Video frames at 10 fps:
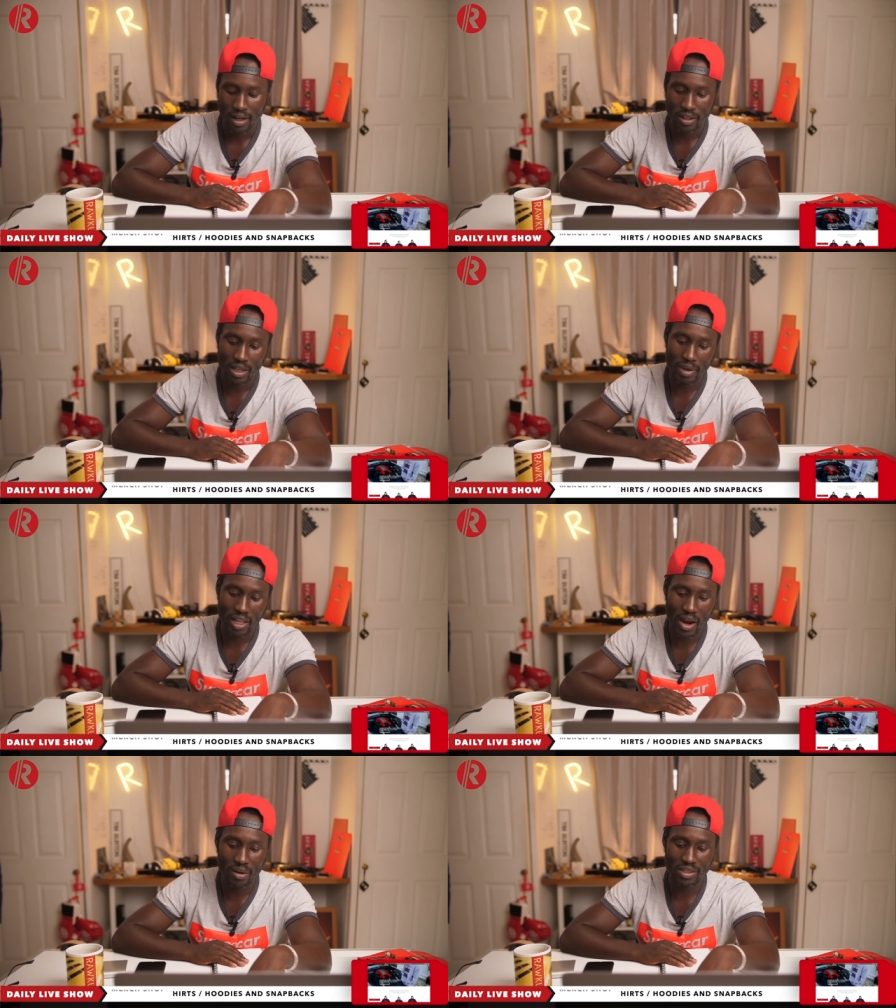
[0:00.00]
And then
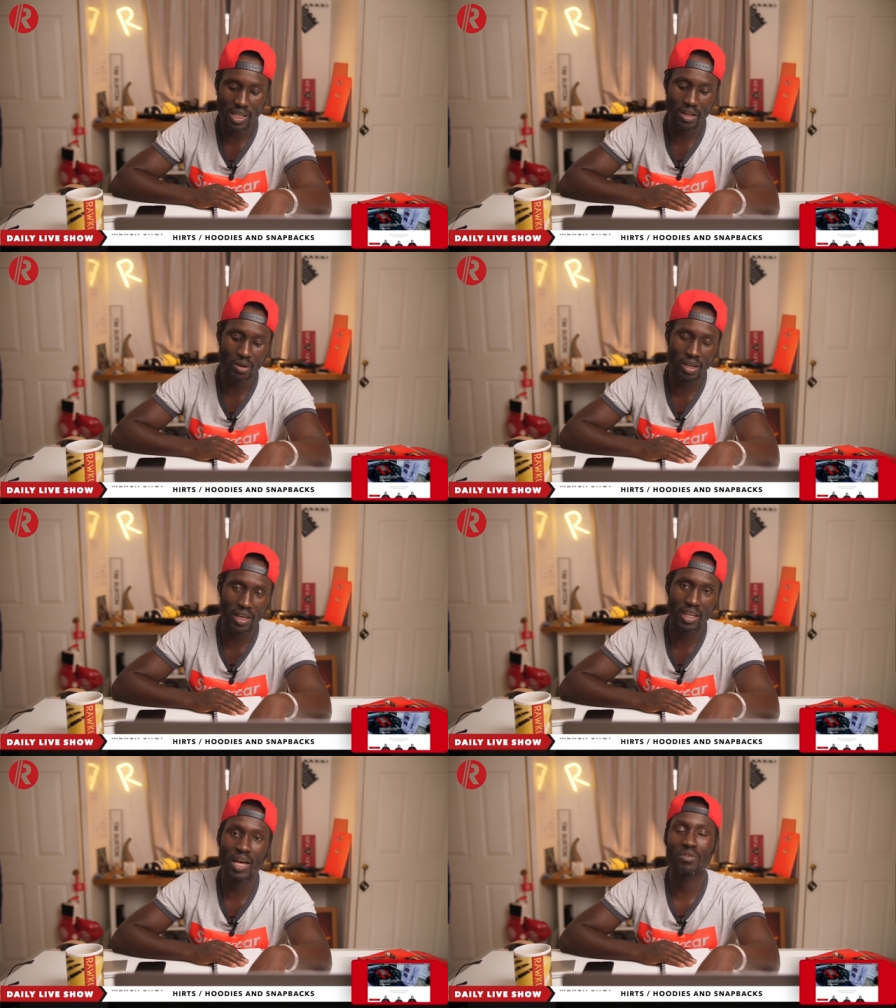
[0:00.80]
McLaren decided, okay,
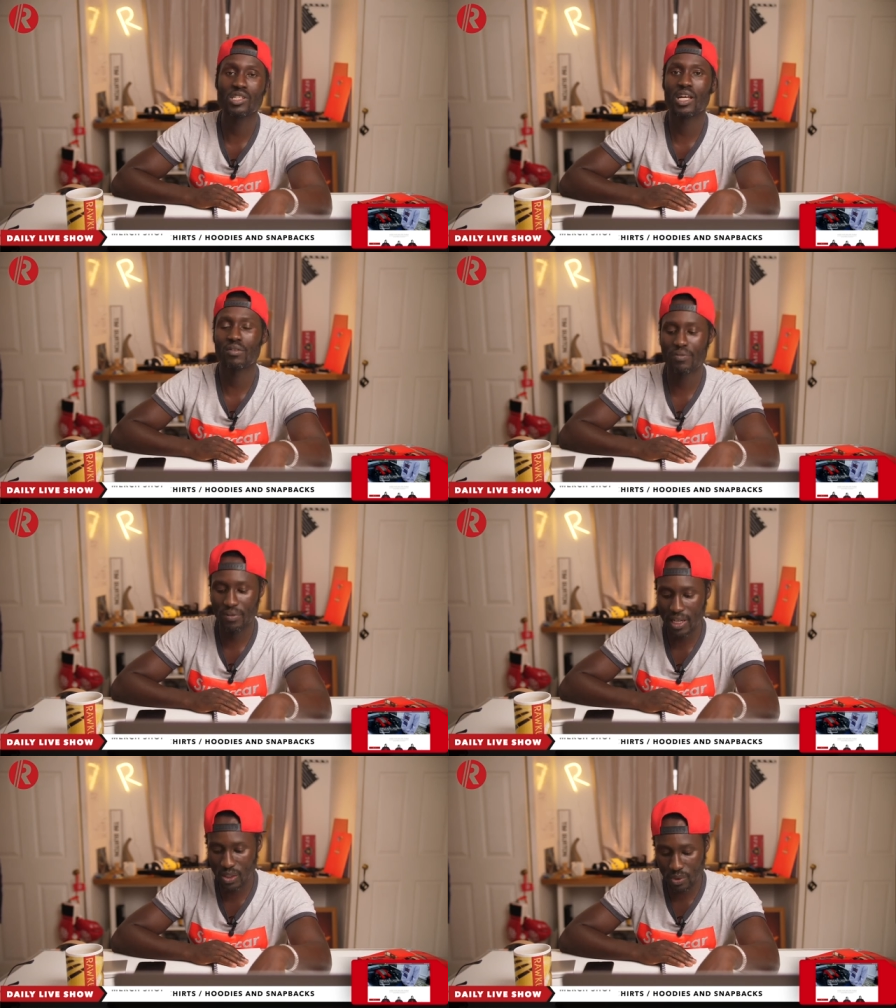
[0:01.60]
enough is enough.
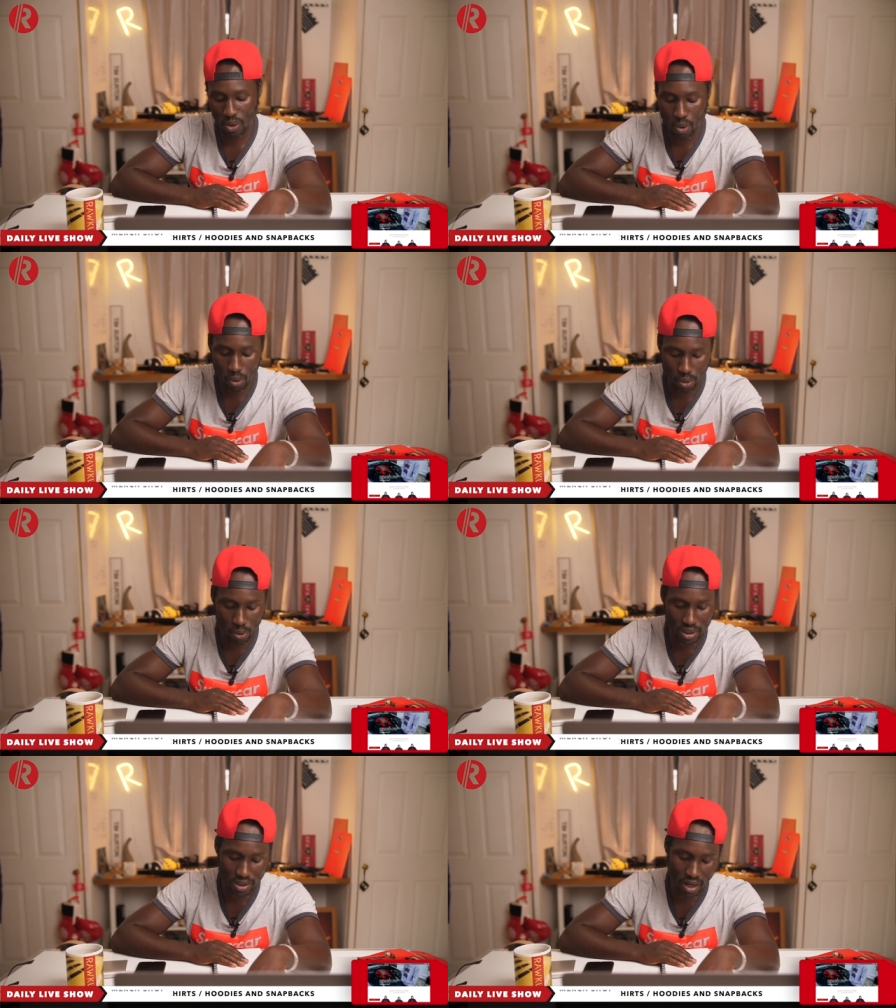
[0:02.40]
Let's recall
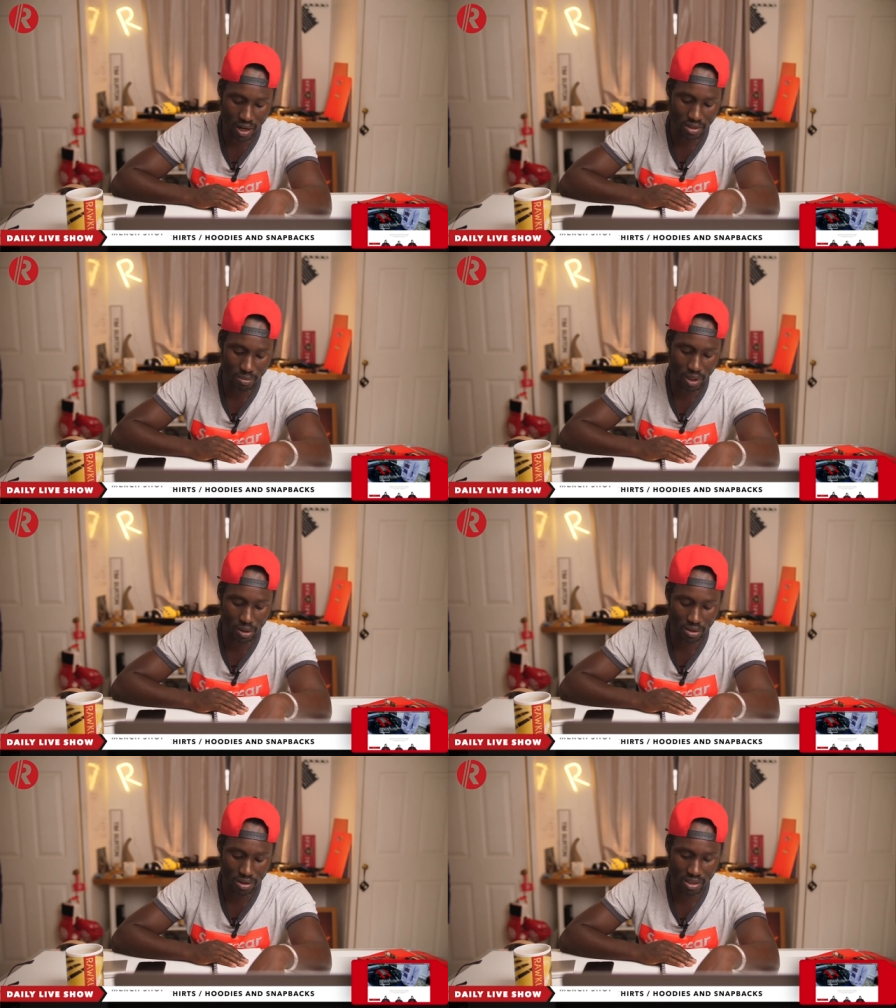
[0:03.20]
all these cars
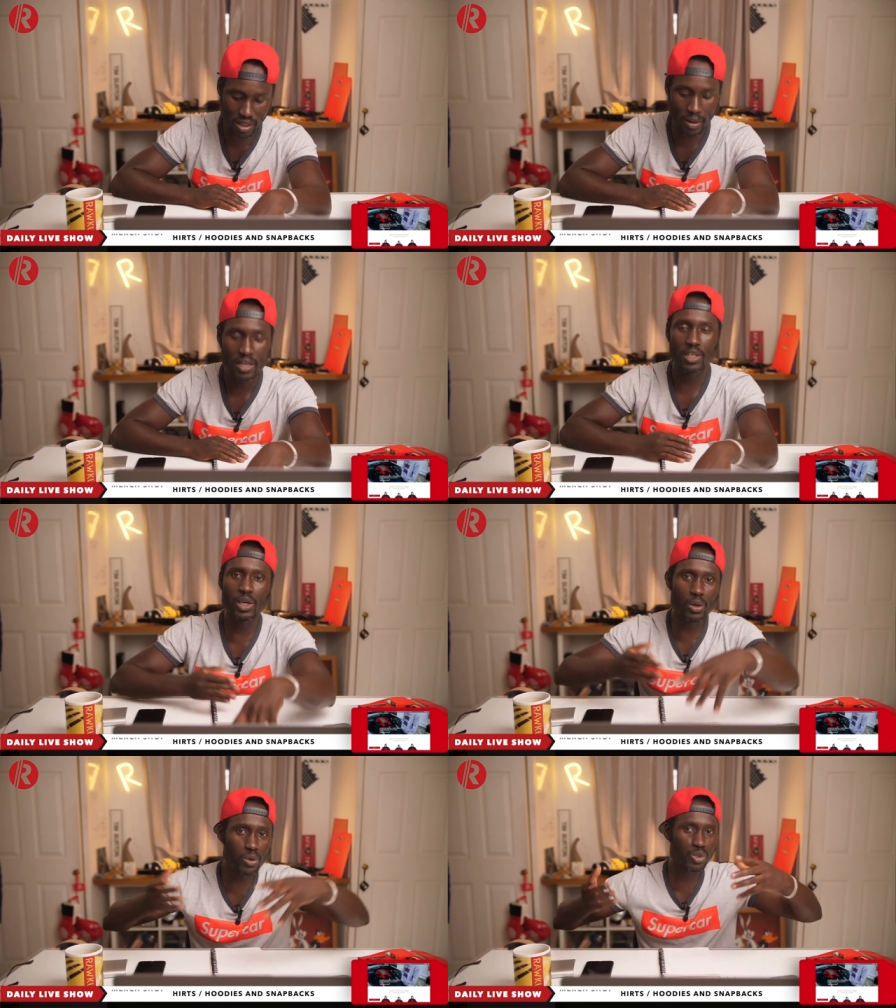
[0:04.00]
because there's a
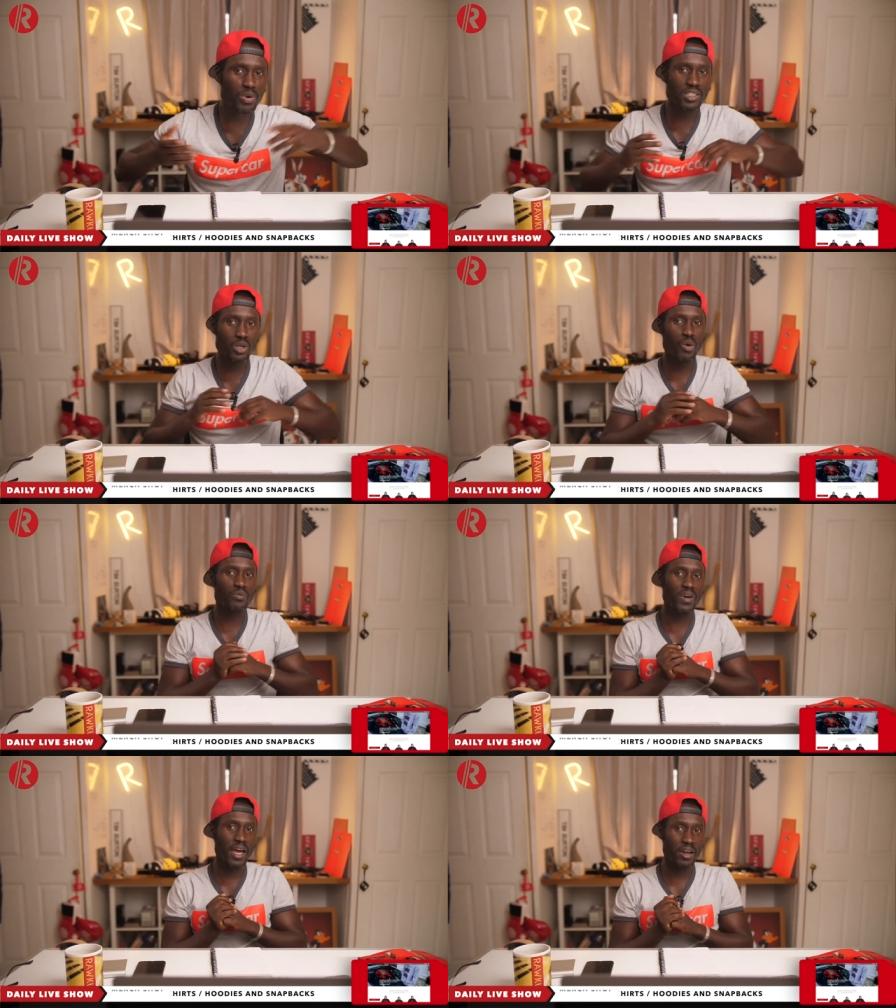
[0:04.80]
huge risk
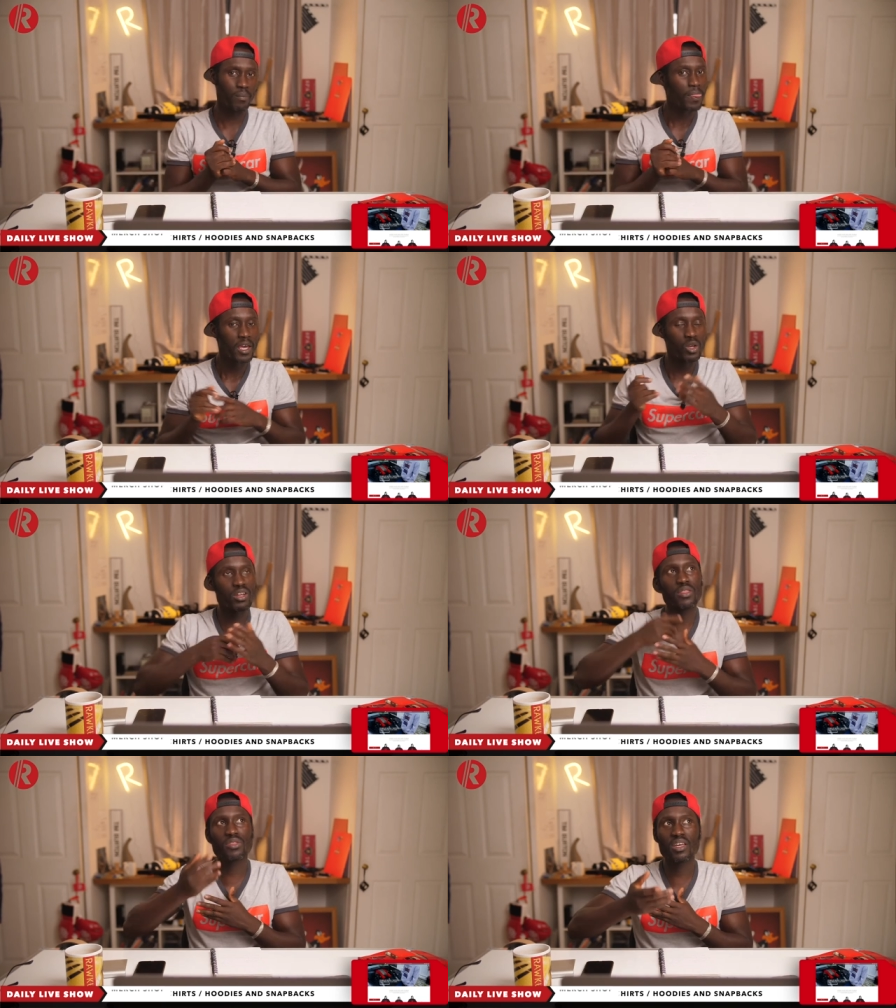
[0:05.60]
of fire.
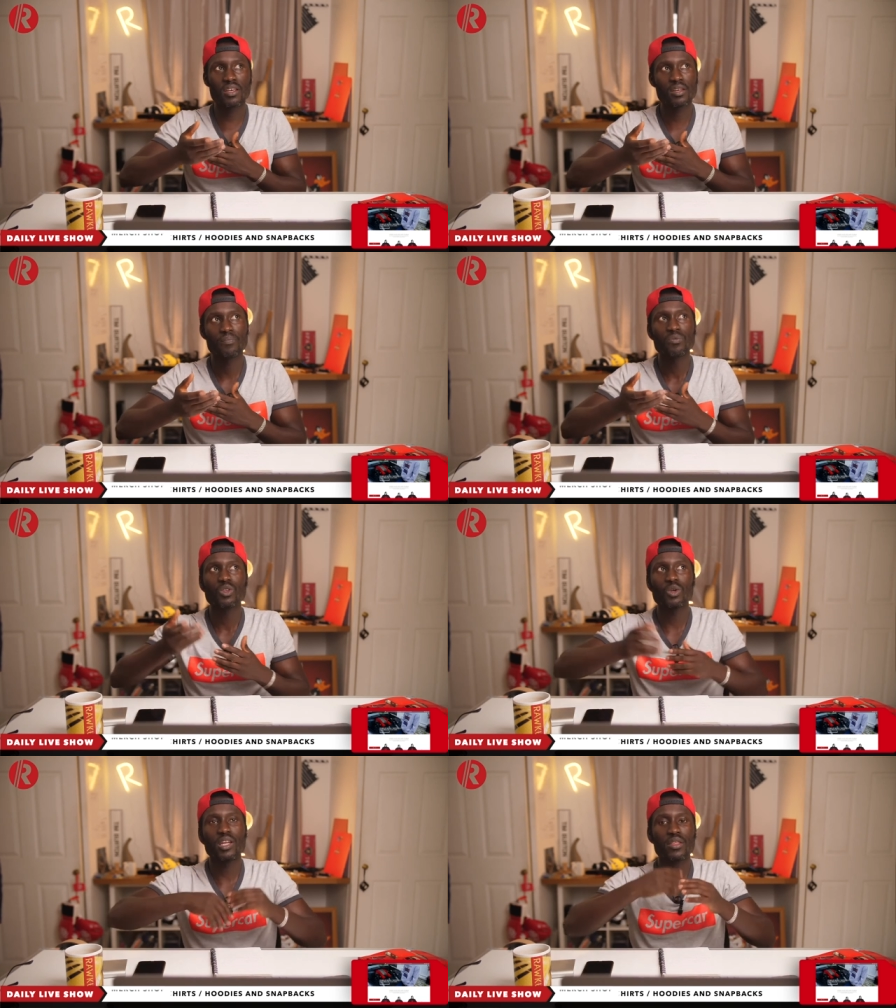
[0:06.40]
You'd have think,
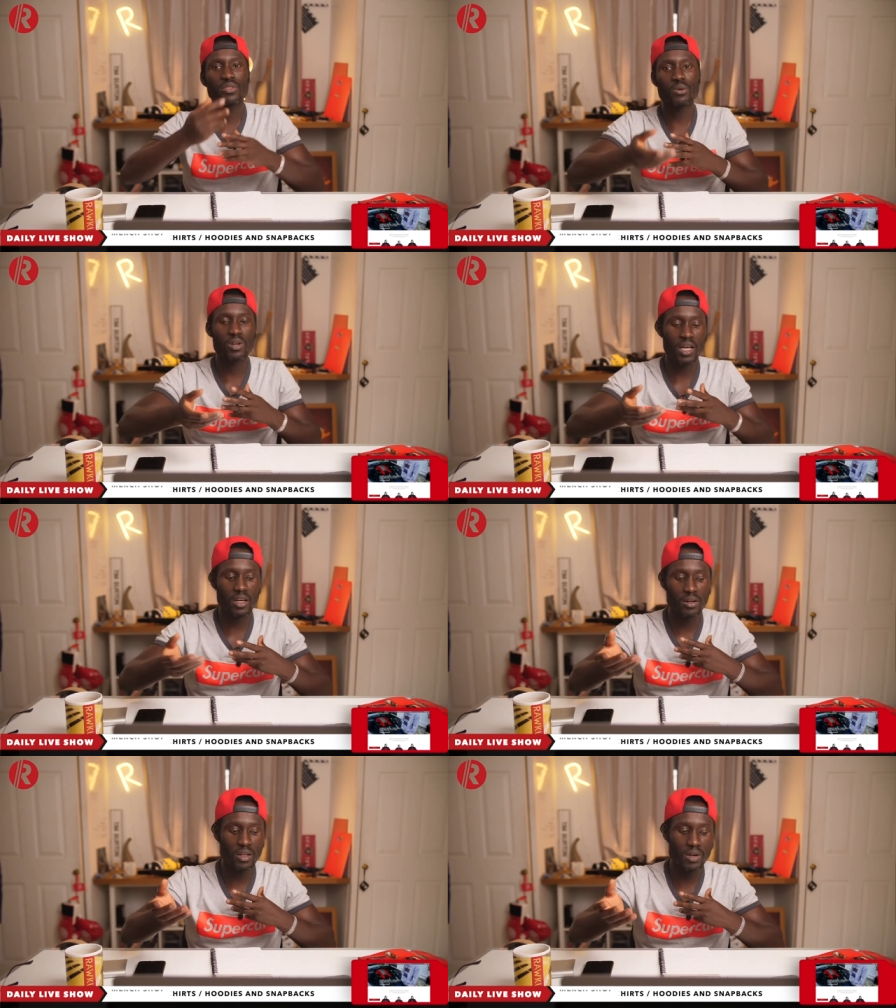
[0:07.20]
you'd have thought that
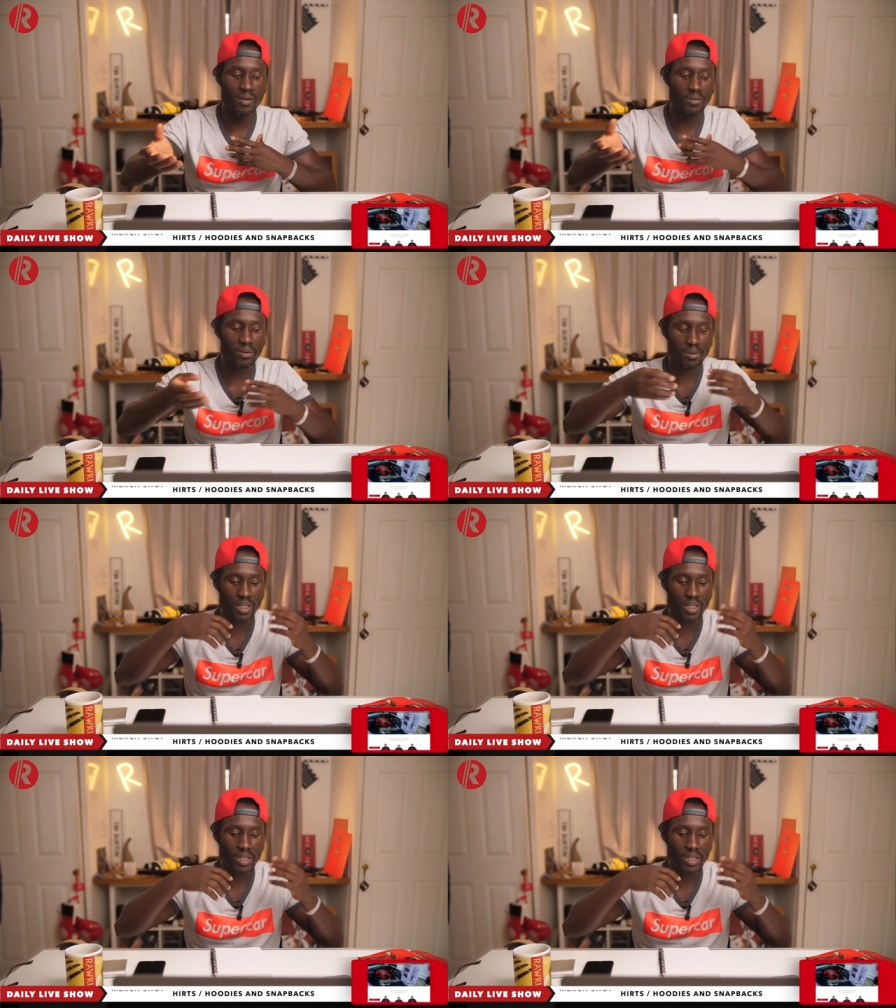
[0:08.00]
they, they would have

• • • •

◆ **Work required**: All of the material above should be copied exactly, minus the pictures.

◆ **Exercise solution**:
Video frames at 10 fps:
[0:00.00]
And then
[0:00.80]
McLaren decided, okay,
[0:01.60]
enough is enough.
[0:02.40]
Let's recall
[0:03.20]
all these cars
[0:04.00]
because there's a
[0:04.80]
huge risk
[0:05.60]
of fire.
[0:06.40]
You'd have think,
[0:07.20]
you'd have thought that
[0:08.00]
they, they would have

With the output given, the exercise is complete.